Content starts

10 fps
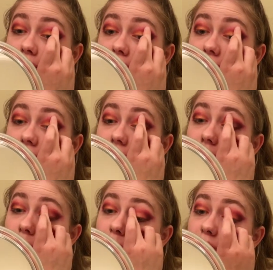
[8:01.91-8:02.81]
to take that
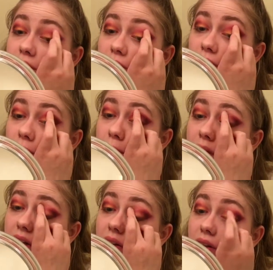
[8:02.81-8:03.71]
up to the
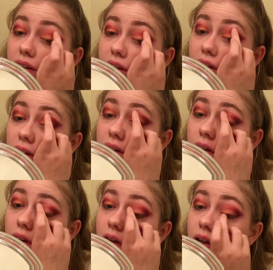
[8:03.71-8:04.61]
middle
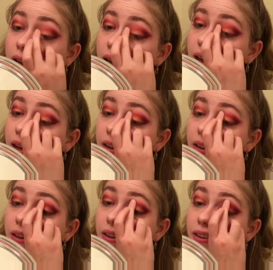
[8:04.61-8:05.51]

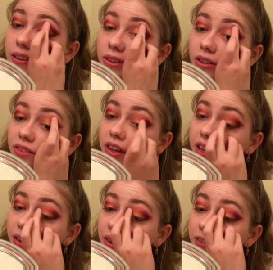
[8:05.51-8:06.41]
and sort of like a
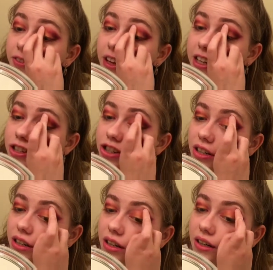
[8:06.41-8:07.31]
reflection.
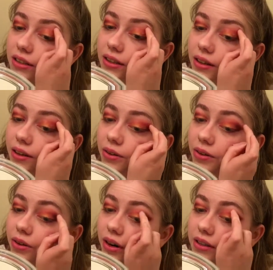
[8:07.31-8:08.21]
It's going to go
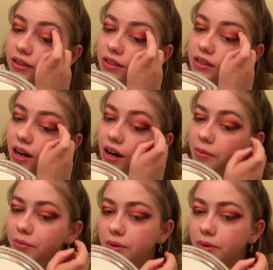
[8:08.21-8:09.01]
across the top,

Content ends
Content starts

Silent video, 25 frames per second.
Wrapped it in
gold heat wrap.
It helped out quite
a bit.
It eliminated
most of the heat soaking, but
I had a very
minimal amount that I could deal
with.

Content ends
Content starts

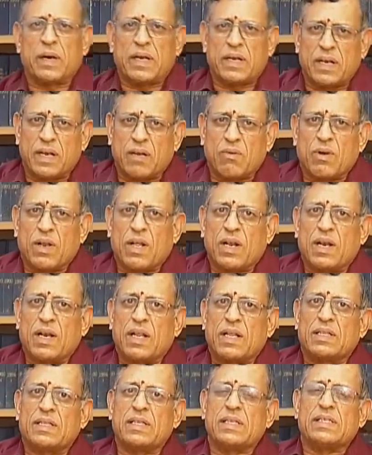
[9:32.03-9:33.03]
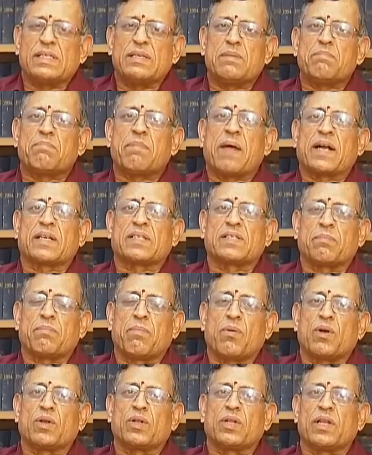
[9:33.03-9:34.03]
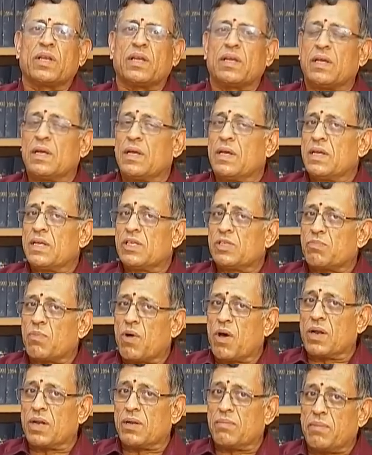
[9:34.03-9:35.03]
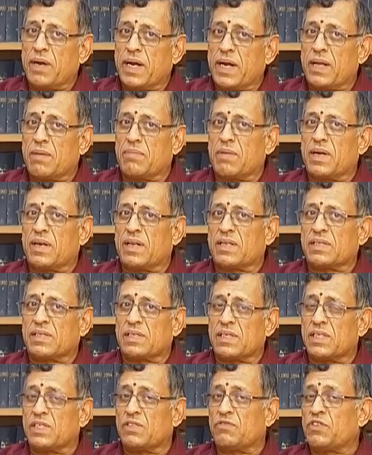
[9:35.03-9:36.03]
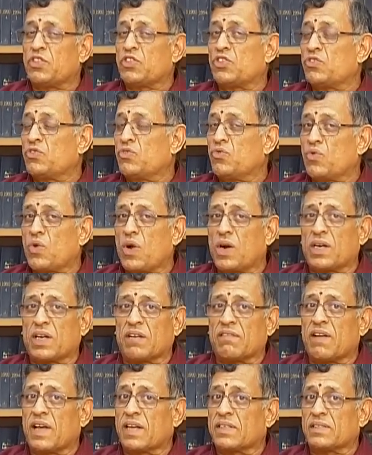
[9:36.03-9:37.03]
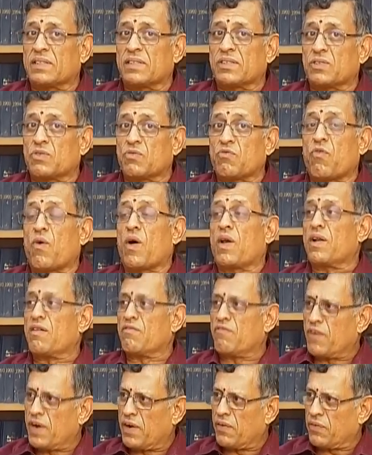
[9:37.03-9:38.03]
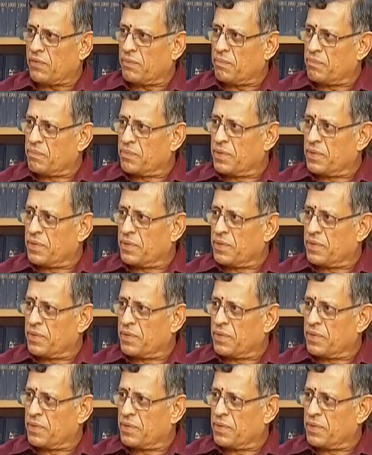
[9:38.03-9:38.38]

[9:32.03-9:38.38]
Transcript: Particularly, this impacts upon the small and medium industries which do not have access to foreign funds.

Content ends

▶ [WORK TASK] Reproduce the entries exactly, from the line with "[9:32.03-9:33.03]" to the line with "Transcript: Particularly, this", both lines included, keeping no pictures.

▶ [PROBLEM SOLUTION]
[9:32.03-9:33.03]
[9:33.03-9:34.03]
[9:34.03-9:35.03]
[9:35.03-9:36.03]
[9:36.03-9:37.03]
[9:37.03-9:38.03]
[9:38.03-9:38.38]

[9:32.03-9:38.38]
Transcript: Particularly, this impacts upon the small and medium industries which do not have access to foreign funds.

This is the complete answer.